Coda File System

Re: Clients never see updates over slow connection

From: Jan Harkes <jaharkes_at_cs.cmu.edu>
Date: Fri, 13 Aug 1999 17:36:58 -0400
On Fri, Aug 13, 1999 at 04:01:52PM -0500, Bill Gribble wrote:
> > On Fri, Aug 13, 1999 at 02:37:16PM -0500, Bill Gribble wrote:
> > > There's a process on the slow client creating log files (in a Coda
> > > volume served by a third machine on the fast network) that are to be
> > > analyzed by a process on the fast client.
> > > 
> > > Everybody's clocks are synced by xntp. 
> > > 
> > > I ran my codes and found that the log files were never appearing on
> > > the fast client (or, more precisely, appeared but were empty), even
> > > though the slow client issued a 'cfs strong'. 
> >
> > Hi Bill,
> >
> > Yup, that is a sometimes unexpected `feature' of the way Coda guarantees
> > consistency of the filedata. As long as the (syslog?) daemon keeps the
> > files open for writing, Coda assumes that the file is still in a state
> > of inconsistency (being updated). The file will be sent as soon as the
> > last writer closes it,. except if you are weakly connected, then it will
> > take about 5 minutes longer. You can rotate the logs every once in a
> > while to `flush' them to the servers.
> 
> Hmm... I understand how that might happen, but why is it that even now
> (after I have read your reply, almost 2 hours after the last writer
> process quit and "fuser" shows nobody having the file open for read or
> write) the same thing is showing?  i.e. full files on one client,
> empty files on others, and specific 'cfs strong' directives to all
> clients so everybody is strongly connected.
> 
> > Also you will not be able to easily `outsmart' the logic in venus by
> > closing and opening the file between each write call. That stops working
> > as soon as venus starts logging, then it uses the open-for-writing state
> > of the file as an indication to optimize the pending stores out of the
> > log.
> 
> I don't understand.  If the file has been closed and that's not enough
> to get it to sync, what other operation IS enough?

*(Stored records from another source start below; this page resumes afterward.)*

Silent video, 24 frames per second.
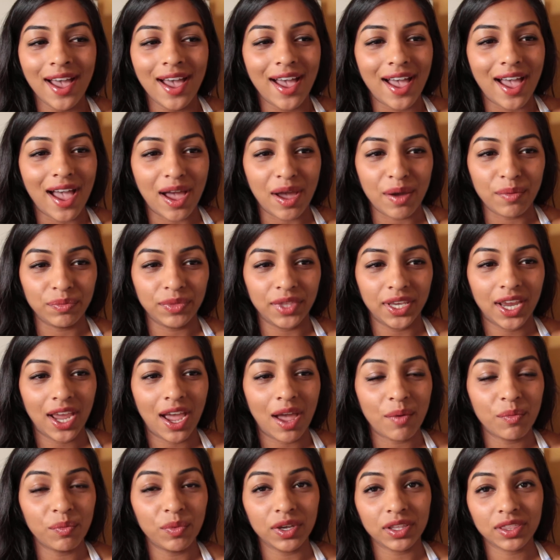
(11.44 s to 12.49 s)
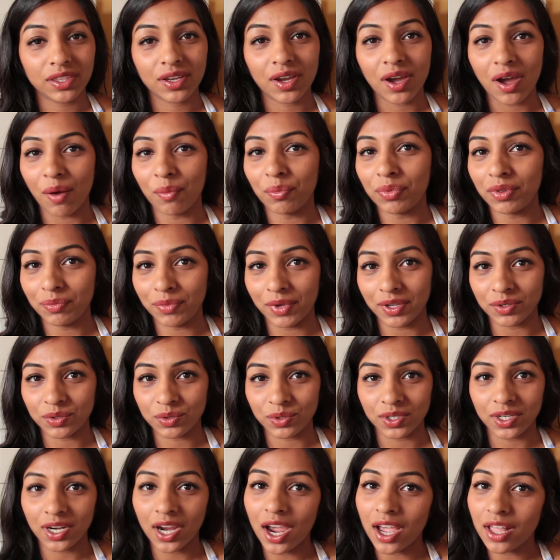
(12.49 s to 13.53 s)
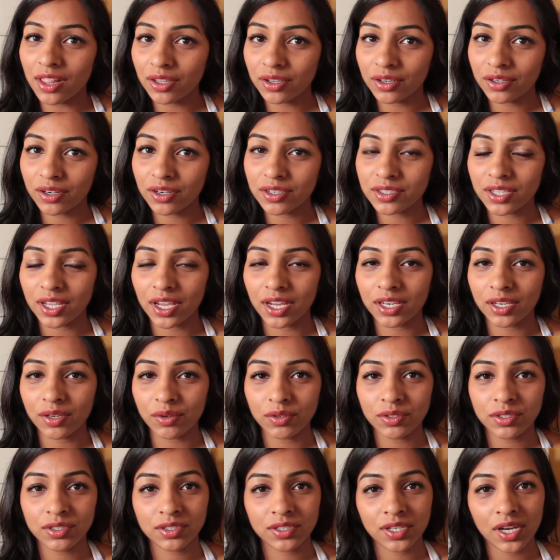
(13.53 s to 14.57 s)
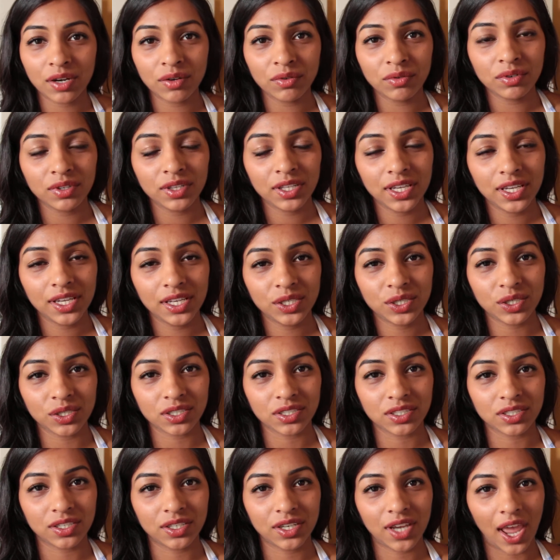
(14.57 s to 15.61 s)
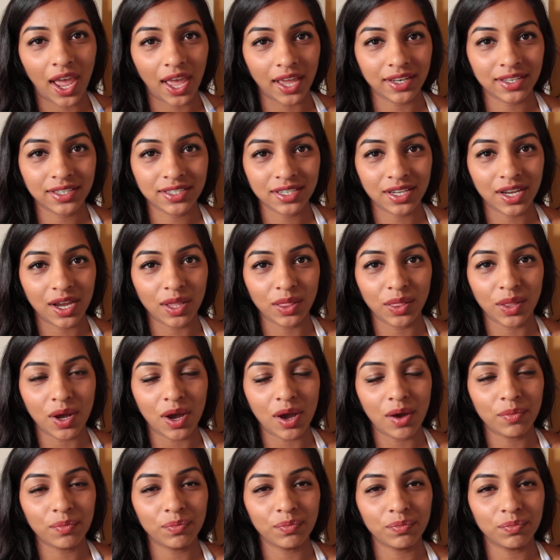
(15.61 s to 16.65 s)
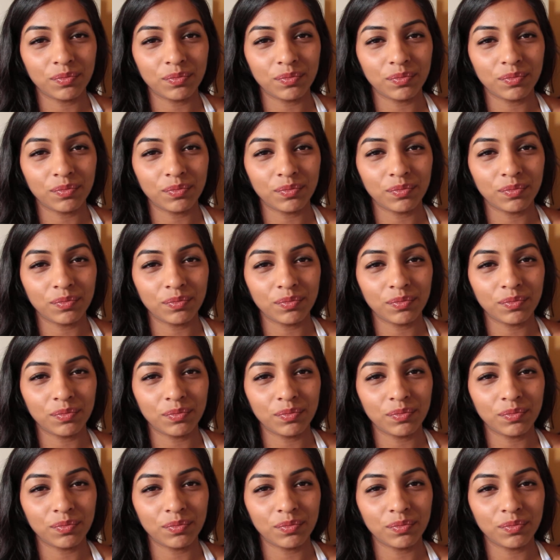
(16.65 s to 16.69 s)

They come with complementary colors and you generally just get a lot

Consider _that_ a bug. If a `dirty' file is not held open by any
user-space process, then it either should be sent to the server
immediately (connected mode), or be trickle-reintegrated within some
bounded time.

Except if there is a conflict, or the reintegration is waiting for the
user to authenticate. 'cfs wr' should force the volume back in connected
mode, and trigger a full reintegration. If that doesn't work,
re-authenticate with clog, this disconnects/reconnects the client. Or do
a couple of `cfs cs' calls which cause venus to probe the network and
adjust its bandwidth estimate.

> In any case, no one has opened these files for writing in hours and
> they are inconsistent across clients.  That seems broken to
> me. Somehow venus has forgotten about these particular files.  What
> can I look for in the venus logs to show me what's going on?

/usr/coda/etc/console should show messages if there are inconsistent
objects, or the reintegration has failed. codacon should once in a while
print bandwidth estimates. There may be a problem when they are very
low, I'm suspecting an overflow when the bandwidth estimate falls under
100 B/s, which causes the estimation to never recover without restarting
venus. /usr/coda/venus.cache/venus.log should have lots of information
about `GetReintegratable' the function that evaluates whether
reintegration log entries are ready for reintegration.

> If it matters, the current sequence of events with approximate timings is:
> 
> Time/range       Client	   Action
> 0s		 slow	   fopen("filename.log")
> 0+s-20s		 slow	   fprintf data
> 20+s		 slow	   fflush, fclose
> 20s-30s		 fast	   sleep, hoping for Coda to catch up
> 30+s-35s	 fast	   analyze data 
> 35+s		 slow	   rename("filename.log", "filename.log.{n}")
> 
> (loop through this cycle indefinitely, incrementing {n}.)
> 
> Currently, on the first iteration of this loop, the data is available
> for analysis on the fast client.  On second and subsequent iterations,
> (i.e. after a rename() call) new data never shows up on the fast
> client.
> 
> Could it be the rename() call that's causing problems?  

Possibly, I know I have fixed some problem where cross-directory rename
operations weren't resolved, maybe there are more problems in that area.
Also, when weakly connected, all reintegrations are sent to only one
server, and then resolution is used to update the others. If you are
writing to a replicated volume, starting venus with the -noRoundRobin
flag might help, this avoids switching primary-server when multiple
servers are available. Then the weak-reintegrations will not get a
conflict when the resolution has to be retried.

Jan
Received on 1999-08-13 17:50:47